A simple guide for holidays and autism
Wanting to go away on holiday with your loved one who has autism? Here’s a guide for you. Whether you’re staying in this country or travelling abroad, there is a lot of prep work you can do to help both you and your loved one have a good time away.
There might be some specific places you or your loved one have in mind. It’s a good idea to check whether your desired destination has facilities to cater for you both, this could be sensory needs or requirement to get a quieter room at the accommodation. This information can be found out either on their website, checking with a travel agent or by calling them directly.
The Autism Society’s Autism Services Directory can help you search venues both in the UK and abroad that are suitable for autisitic people.
Preparing for your holiday
Autistic people can find a change in their daily routine to be difficult to cope with. If possible, involve this person in the planning of the holiday and ask them if there’s anywhere or anything they specifically want to do. Once you’ve booked the trip, you can talk to the person about the holiday and what is going to happen, this will prepare them for the change.
- Spend time with them looking at photographs online, in a brochure or on the holiday company’s website.
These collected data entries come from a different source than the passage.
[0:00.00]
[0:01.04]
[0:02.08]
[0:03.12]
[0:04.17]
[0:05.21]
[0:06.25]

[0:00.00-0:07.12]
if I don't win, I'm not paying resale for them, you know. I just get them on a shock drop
- Compile a visual guide such as a booklet with photos, to help them remember where they are going and what it will look like when they get there.
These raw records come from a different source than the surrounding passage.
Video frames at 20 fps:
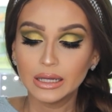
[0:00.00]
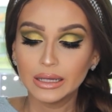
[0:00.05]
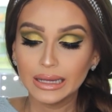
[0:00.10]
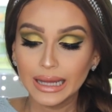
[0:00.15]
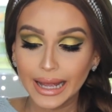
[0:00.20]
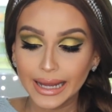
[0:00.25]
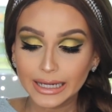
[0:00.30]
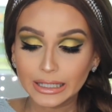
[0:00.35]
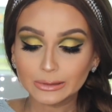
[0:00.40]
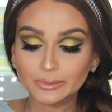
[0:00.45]

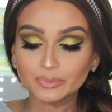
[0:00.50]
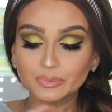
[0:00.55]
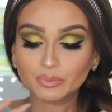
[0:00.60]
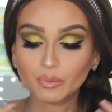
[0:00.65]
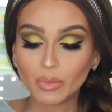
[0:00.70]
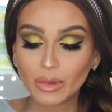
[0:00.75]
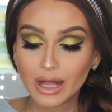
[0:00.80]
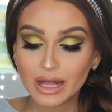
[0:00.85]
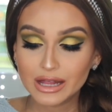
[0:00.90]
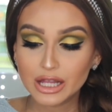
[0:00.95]
Like
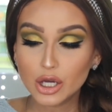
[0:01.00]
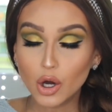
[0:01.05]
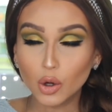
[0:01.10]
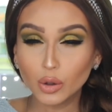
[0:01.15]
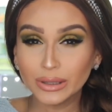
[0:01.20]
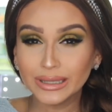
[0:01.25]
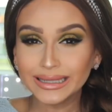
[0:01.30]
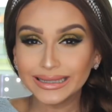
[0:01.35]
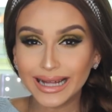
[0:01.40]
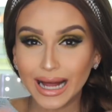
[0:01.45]
the
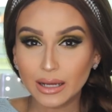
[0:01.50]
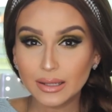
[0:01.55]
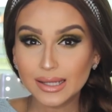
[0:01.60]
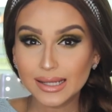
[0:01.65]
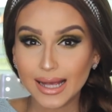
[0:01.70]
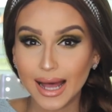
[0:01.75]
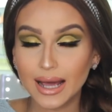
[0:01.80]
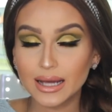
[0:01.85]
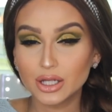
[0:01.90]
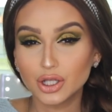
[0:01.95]
only
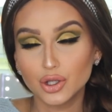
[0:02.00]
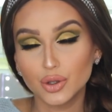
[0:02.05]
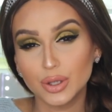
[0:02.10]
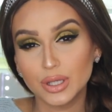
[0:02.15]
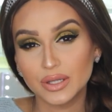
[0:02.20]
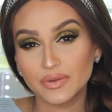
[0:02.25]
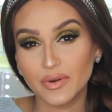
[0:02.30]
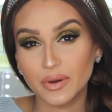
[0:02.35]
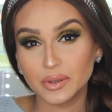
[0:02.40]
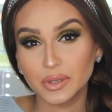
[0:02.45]
downside to
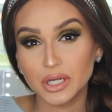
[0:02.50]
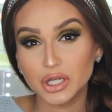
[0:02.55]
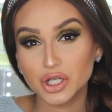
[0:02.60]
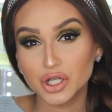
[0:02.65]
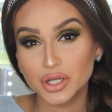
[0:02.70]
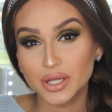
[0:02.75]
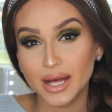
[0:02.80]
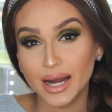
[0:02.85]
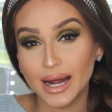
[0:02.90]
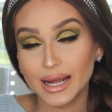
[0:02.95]
this
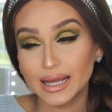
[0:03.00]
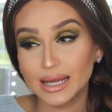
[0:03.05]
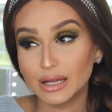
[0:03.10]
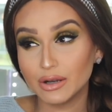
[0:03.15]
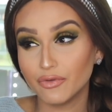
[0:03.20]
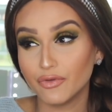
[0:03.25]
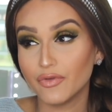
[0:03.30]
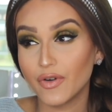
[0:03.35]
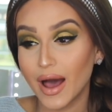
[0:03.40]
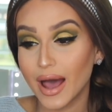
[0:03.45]
foundation that I
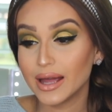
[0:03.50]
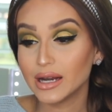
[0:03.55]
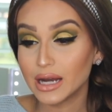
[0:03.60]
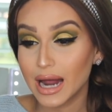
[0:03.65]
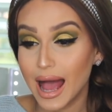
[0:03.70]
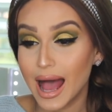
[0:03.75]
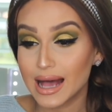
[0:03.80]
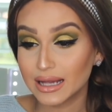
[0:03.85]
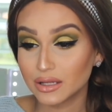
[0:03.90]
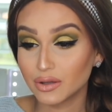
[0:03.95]
can
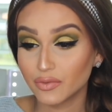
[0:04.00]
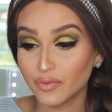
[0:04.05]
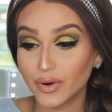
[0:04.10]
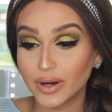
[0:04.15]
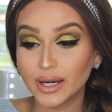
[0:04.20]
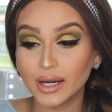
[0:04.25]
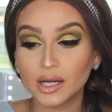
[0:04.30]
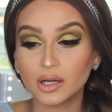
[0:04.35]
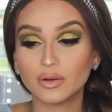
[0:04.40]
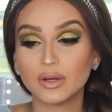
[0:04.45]
find as of
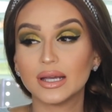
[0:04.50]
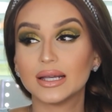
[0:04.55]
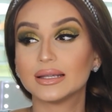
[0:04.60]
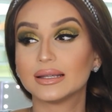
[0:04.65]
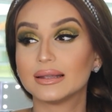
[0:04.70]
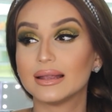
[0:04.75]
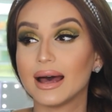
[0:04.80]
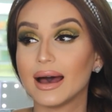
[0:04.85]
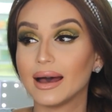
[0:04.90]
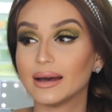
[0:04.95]
right now
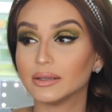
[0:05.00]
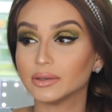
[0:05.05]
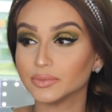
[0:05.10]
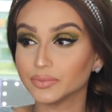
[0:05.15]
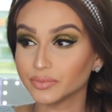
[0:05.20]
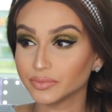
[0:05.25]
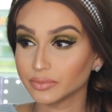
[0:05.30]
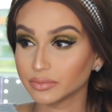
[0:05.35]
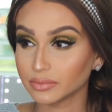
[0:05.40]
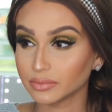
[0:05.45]
is that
- Prepare a timetable in advance, taking into consideration any intense interests, repetitive behaviour or routines your person has.
- Think about what situations they may need to understand (such as delays or unavoidable changes to travel plans) and how you can use social stories to help them prepare. You may find it easier to use a social story creator.
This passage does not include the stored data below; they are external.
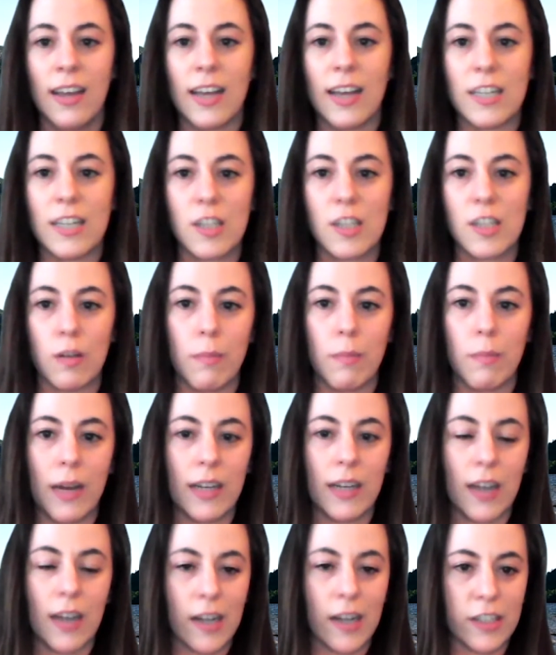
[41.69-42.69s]
And so my
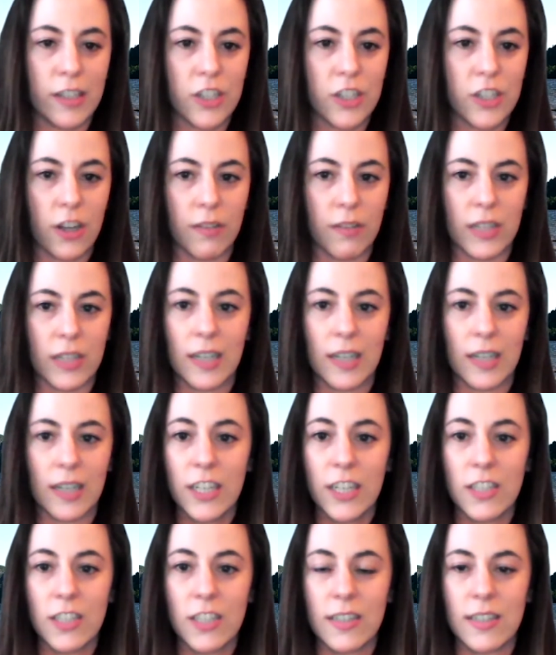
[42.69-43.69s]
knowledge of the
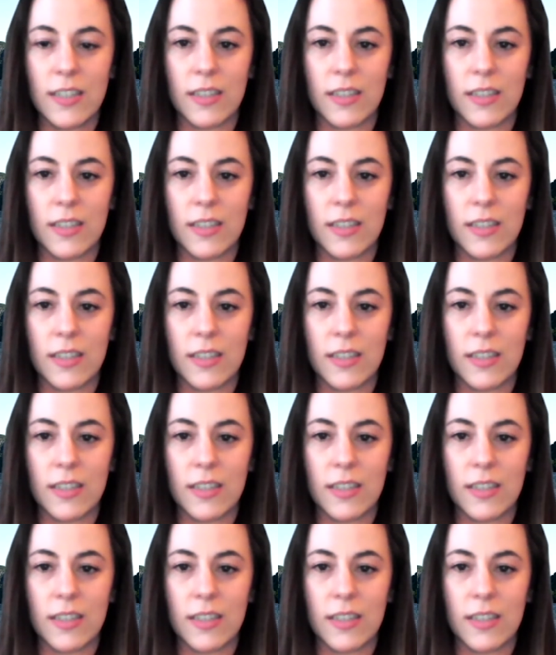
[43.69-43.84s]
collections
- If you are travelling with a younger child, try to address any worries they may have by reading a relaxation book together.
Getting support at the airport
Travelling abroad and going through the busy check-ins can be a stressful time for everyone and can also trigger your loved one. Speak with the airport staff either prior to arriving at the airport or before check-in to see if there is a quieter area you can wait or if you can check-in earlier.
Make sure that anything which helps ease the autistic person is brought with you on the flight. This could be some headphones or comforter which helps reassure them while you’re both travelling.
Travelling by train or boat
Once again, bringing something to calm them while you’re travelling will help both of you have a better journey, whether that’s headphones, a tablet, their favourite music, or a comforter.
It’s always worth contacting the train station or ferry port prior to your arrival to see what specialist assistance they provide for autisitc people.
Places to go for support when holidaying
Disabledholidays.com offers support for you and your loved one when going on holiday. You can check their website for guidance on what to do when going on your holidays as well as suggestions of places to visit.